Transcribe the following entries letter for letter, without the pictures.

Segment Start: Data

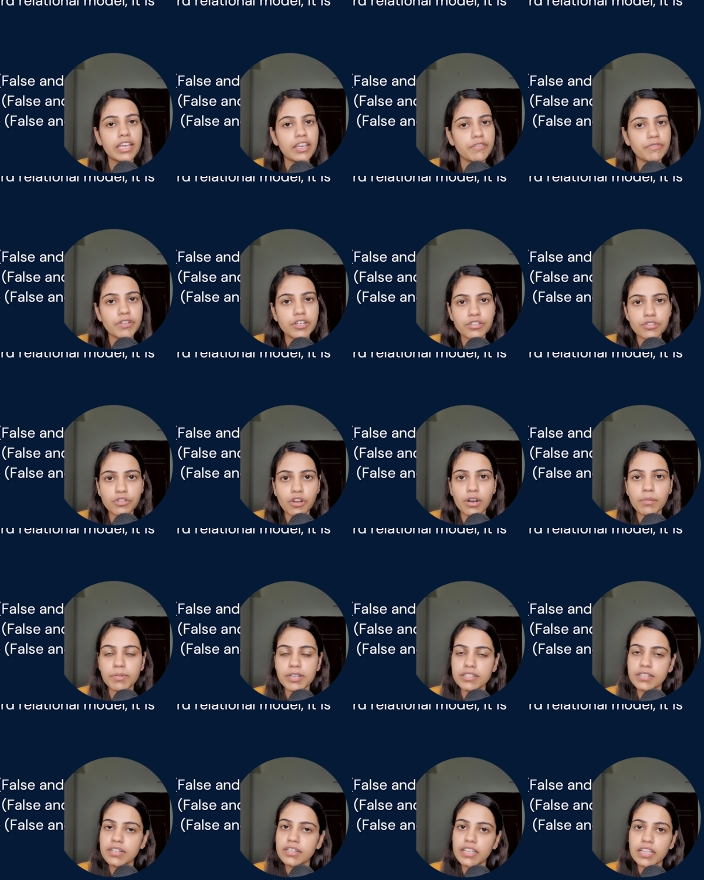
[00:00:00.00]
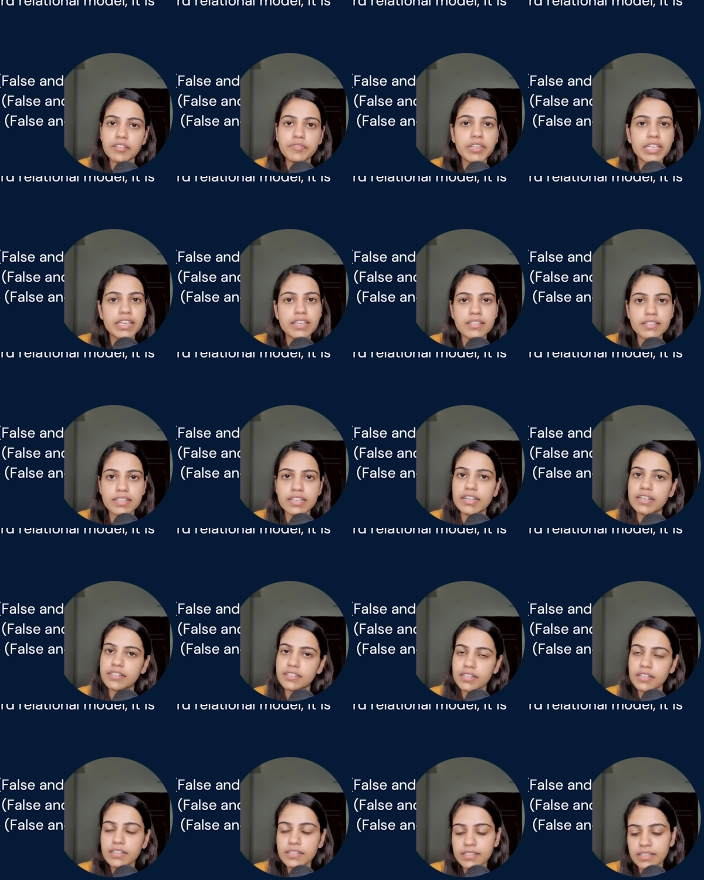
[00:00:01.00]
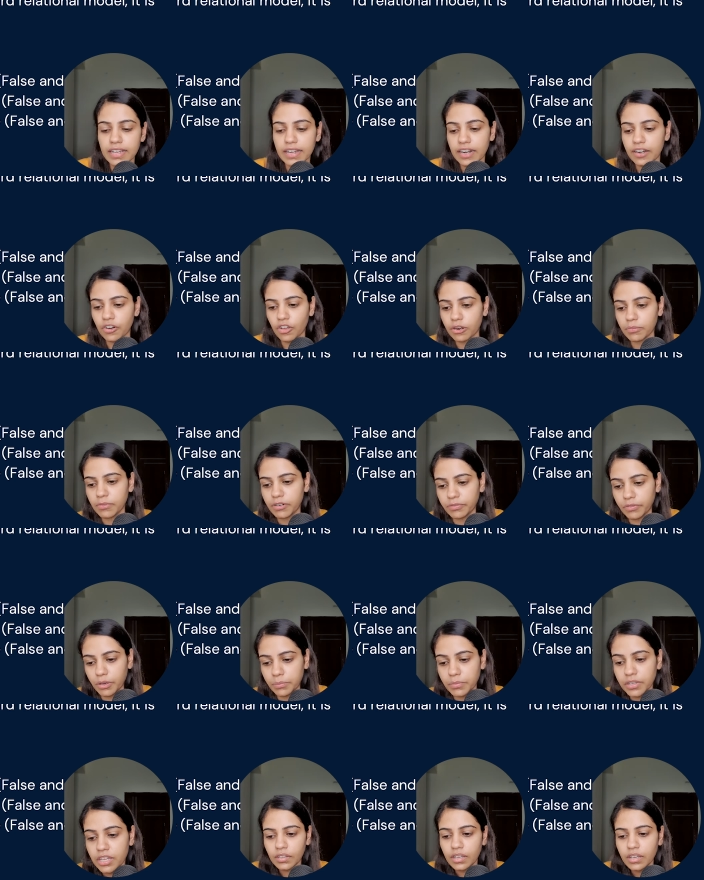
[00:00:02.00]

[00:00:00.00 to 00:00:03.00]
If it's not present then we can say it's in second normal form.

Segment End: Data

* _Solution to the problem_:
[00:00:00.00]
[00:00:01.00]
[00:00:02.00]

[00:00:00.00 to 00:00:03.00]
If it's not present then we can say it's in second normal form.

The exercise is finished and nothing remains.